Trusting me to keep her secrets, she told me all about the medicine she had to take every day, the one that made her feel steady , and how it didn’t make her feel as tired anymore. I knew all about her therapy sessions and the doctor who looked like Santa, that she had to visit every second month.
She still had her quiet days, and when she was sad, she wasn’t just sad, she was devastated, but it didn’t happen as often these days. Everything about my best friend seemed more balanced.
“You’re a good boy, Hugh Biggs.” Catherine patted my hand. “Your mother is very blessed to have a son like you.”
Several hours after repairing the old bike we christened Rust Bucket and after a painstaking trek through the meadow with planks of timber, the treehouse we originally planned on making was starting to take shape.
We found the perfect oak tree in the meadow and had the floor laid down on the strongest branch. We would have had the walls erected, too, but Gibsie decided to throw a fit when Feely accidentally smacked his thumb instead of the nail and launch our only hammer into the field below. All five of us had searched through the knee-high grass to no avail. It was like trying to find a needle in a haystack.
“Gerard said he was sorry, Hugh,” Claire said, defending him for the hundredth time. “He’ll find another hammer.

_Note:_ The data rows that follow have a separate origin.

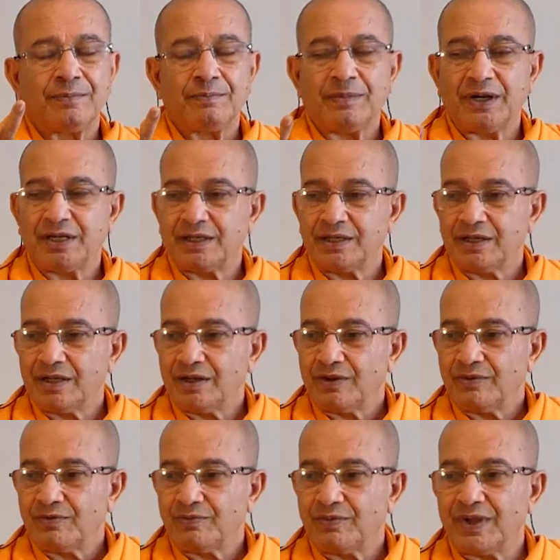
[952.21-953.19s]
But
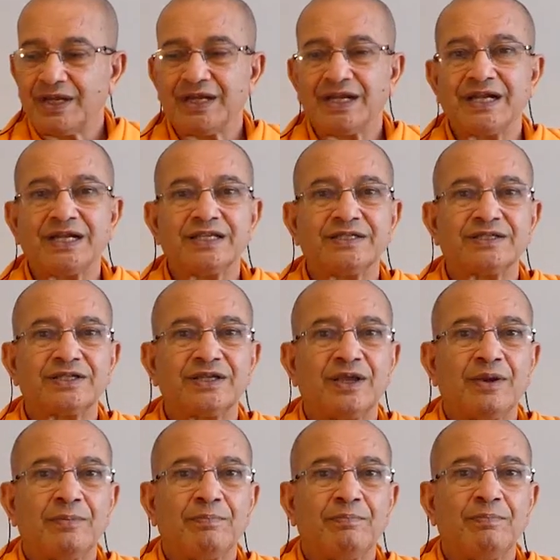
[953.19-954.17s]
when it is
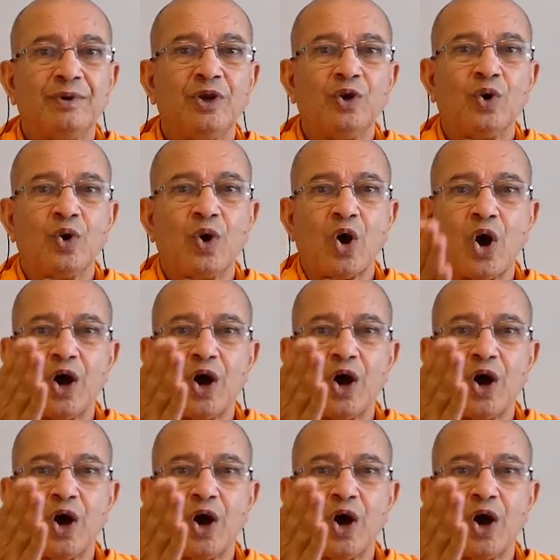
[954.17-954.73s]
below,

You’ll see.”
“Where?” I shot back, still annoyed. “In his ass?”
“Hugh!” Claire scolded, while Lizzie snickered beside her. “Don’t curse.”
“It’ll be dark in an hour, Claire,” Feely offered calmly.
“Exactly,” I snapped. The evening was setting in and we were losing light. “Even if he finds another hammer, we won’t have enough time to put the walls up.”
“Let alone the roof,” Feely chimed in, in agreement.
“Oh my God, guys, look!” Liz laughed, pointing toward something in the distance.
Claire and I turned our heads in unison to see Gibsie dragging a sledgehammer toward the treehouse. “I found one, lads!”
“Ahh,” Liz continued to howl laughing. “He looks like Thor with his hammer!”
“Did you hear that, Gibs?” Feely called out with a chuckle. “Lizzie thinks you look like a superhero!”
Grinning wolfishly up at us, Gibsie winked and immediately starting flexing his nonexistent biceps.
“Oh yeah,” Liz encouraged, cheering him on. “Show us those guns, Thor.”